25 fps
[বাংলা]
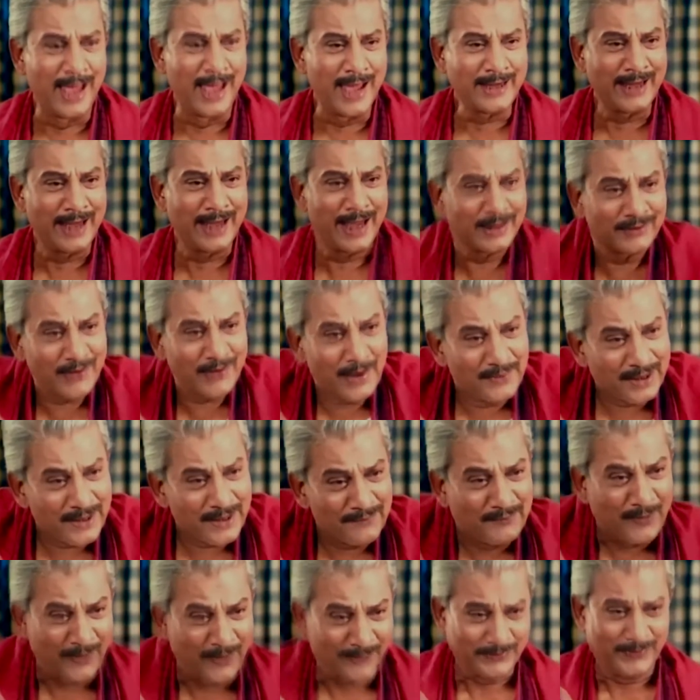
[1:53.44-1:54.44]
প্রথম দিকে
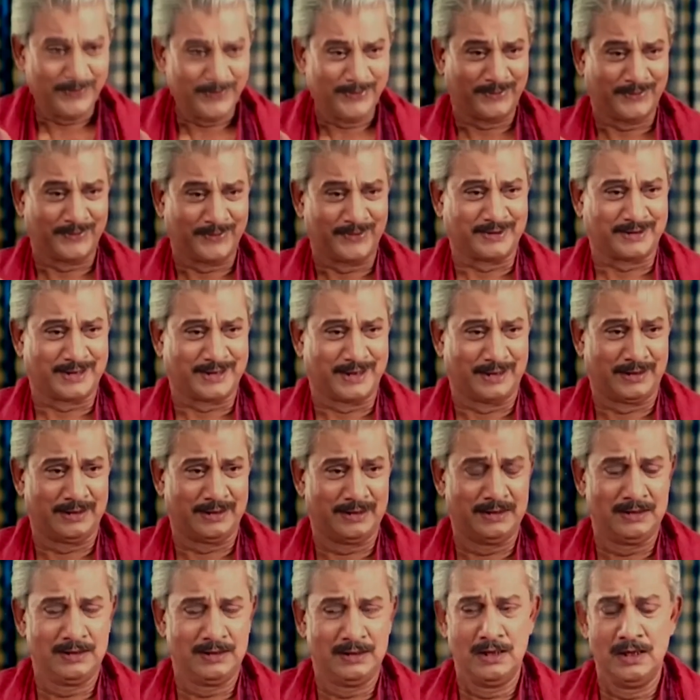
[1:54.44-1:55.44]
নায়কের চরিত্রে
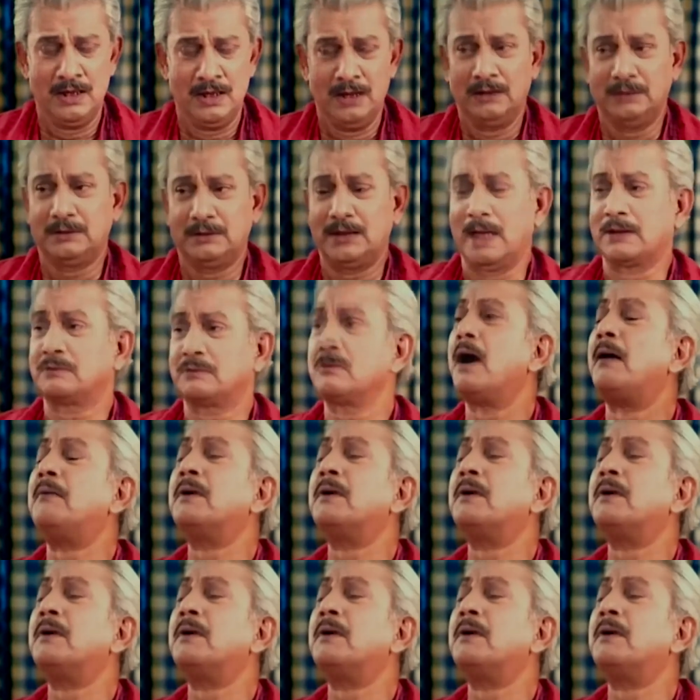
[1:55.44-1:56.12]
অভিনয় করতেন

...

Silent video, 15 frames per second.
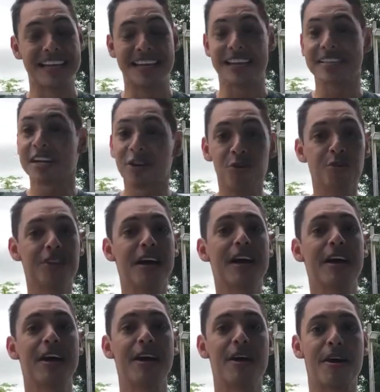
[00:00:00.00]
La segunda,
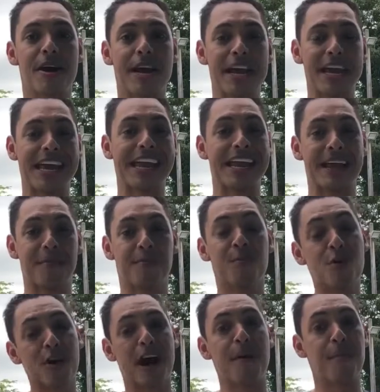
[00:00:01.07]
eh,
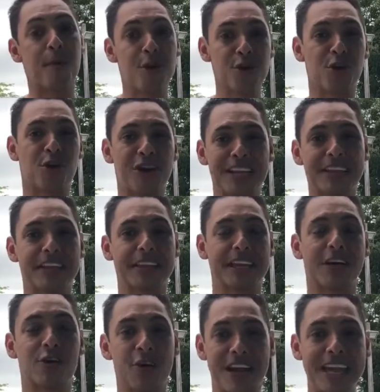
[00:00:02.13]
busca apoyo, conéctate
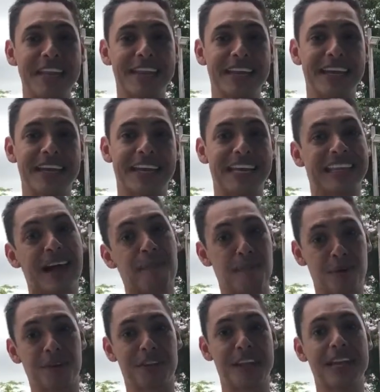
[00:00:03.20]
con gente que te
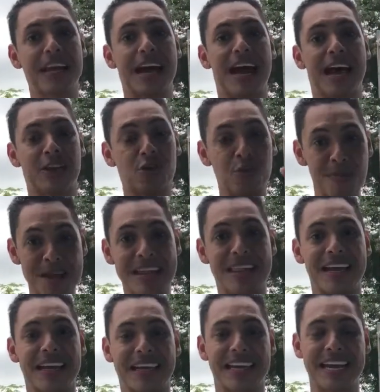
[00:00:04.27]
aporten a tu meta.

==

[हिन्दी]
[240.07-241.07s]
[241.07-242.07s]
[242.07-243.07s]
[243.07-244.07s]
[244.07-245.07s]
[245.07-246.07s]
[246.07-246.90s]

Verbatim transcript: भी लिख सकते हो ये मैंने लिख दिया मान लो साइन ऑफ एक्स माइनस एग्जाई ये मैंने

--- Exercise prompt ---
Which lines above run from the one containing "[245.07-246.07s]" to the one containing "Verbatim transcript: भी"? Give them again exactly, both ends included.

--- Output of the exercise ---
[245.07-246.07s]
[246.07-246.90s]

Verbatim transcript: भी लिख सकते हो ये मैंने लिख दिया मान लो साइन ऑफ एक्स माइनस एग्जाई ये मैंने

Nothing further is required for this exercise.